_TASK REQUIREMENTS_
Every entry is to be copied exactly as written, and the pictures are to be skipped.

---------- SUPPLIED INFORMATION

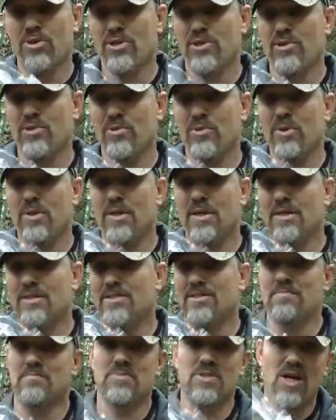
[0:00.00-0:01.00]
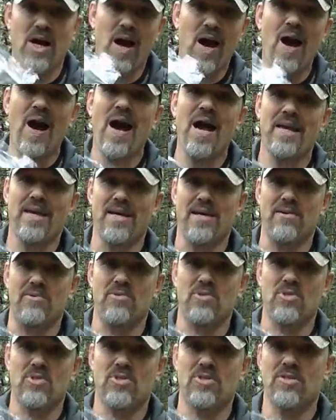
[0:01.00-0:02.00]
you some
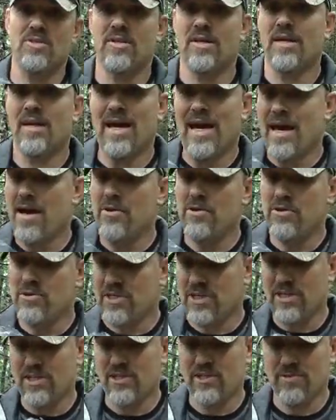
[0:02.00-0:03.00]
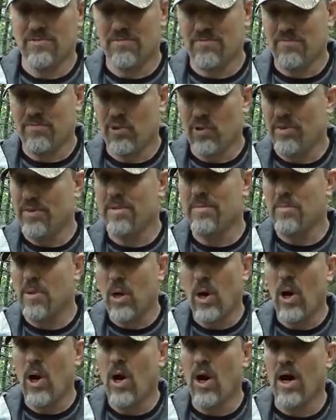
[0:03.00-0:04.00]
tie-outs, how you can put them
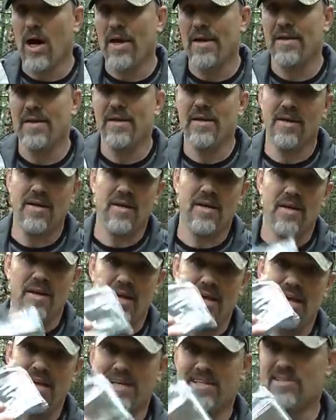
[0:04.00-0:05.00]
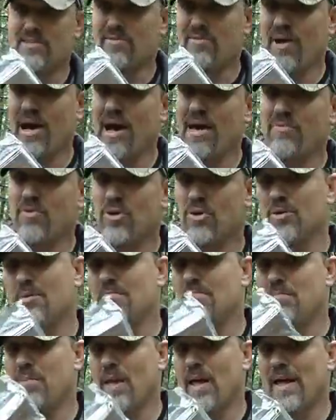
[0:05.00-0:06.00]
on a survival
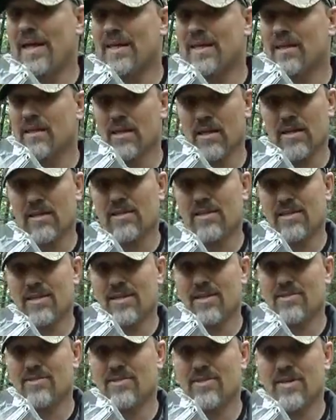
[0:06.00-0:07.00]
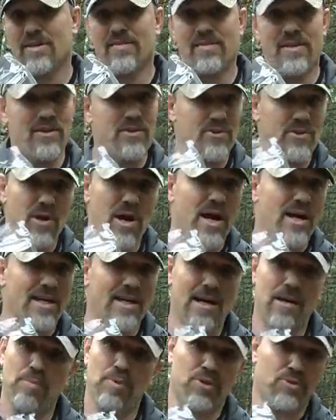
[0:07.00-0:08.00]
blanket like this. They do not
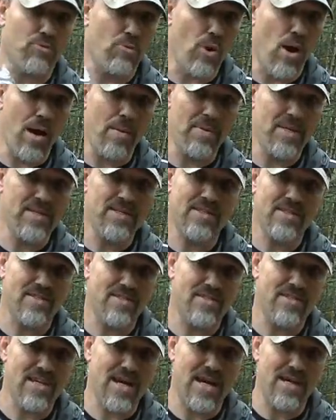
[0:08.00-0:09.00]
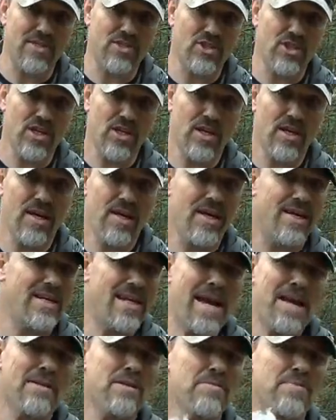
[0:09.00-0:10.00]
come with grommets and such, and you
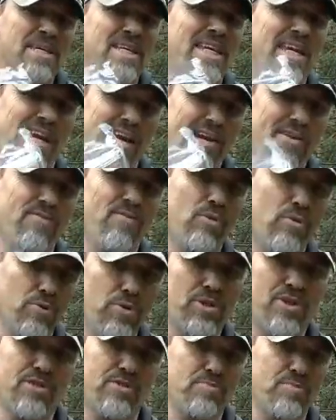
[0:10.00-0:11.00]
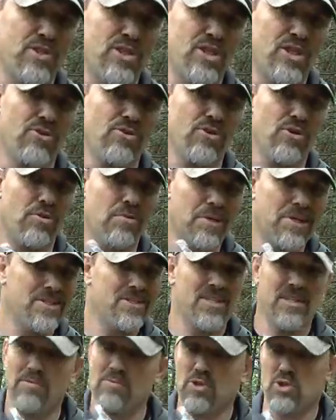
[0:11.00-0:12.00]
have to be careful with this material
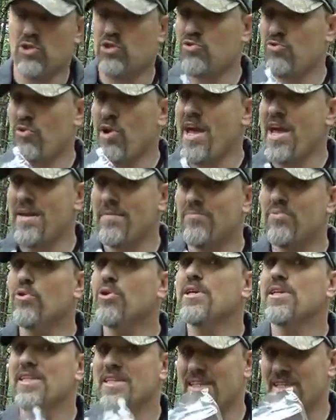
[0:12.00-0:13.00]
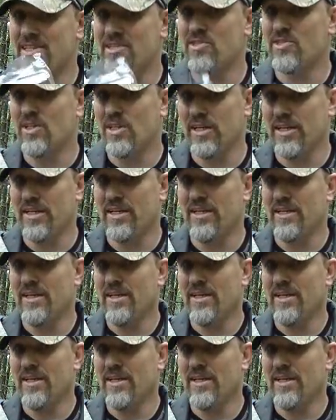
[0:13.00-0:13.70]
because it will shred pretty easily.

--------------------

_TASK RESULT_
[0:00.00-0:01.00]
[0:01.00-0:02.00]
you some
[0:02.00-0:03.00]
[0:03.00-0:04.00]
tie-outs, how you can put them
[0:04.00-0:05.00]
[0:05.00-0:06.00]
on a survival
[0:06.00-0:07.00]
[0:07.00-0:08.00]
blanket like this. They do not
[0:08.00-0:09.00]
[0:09.00-0:10.00]
come with grommets and such, and you
[0:10.00-0:11.00]
[0:11.00-0:12.00]
have to be careful with this material
[0:12.00-0:13.00]
[0:13.00-0:13.70]
because it will shred pretty easily.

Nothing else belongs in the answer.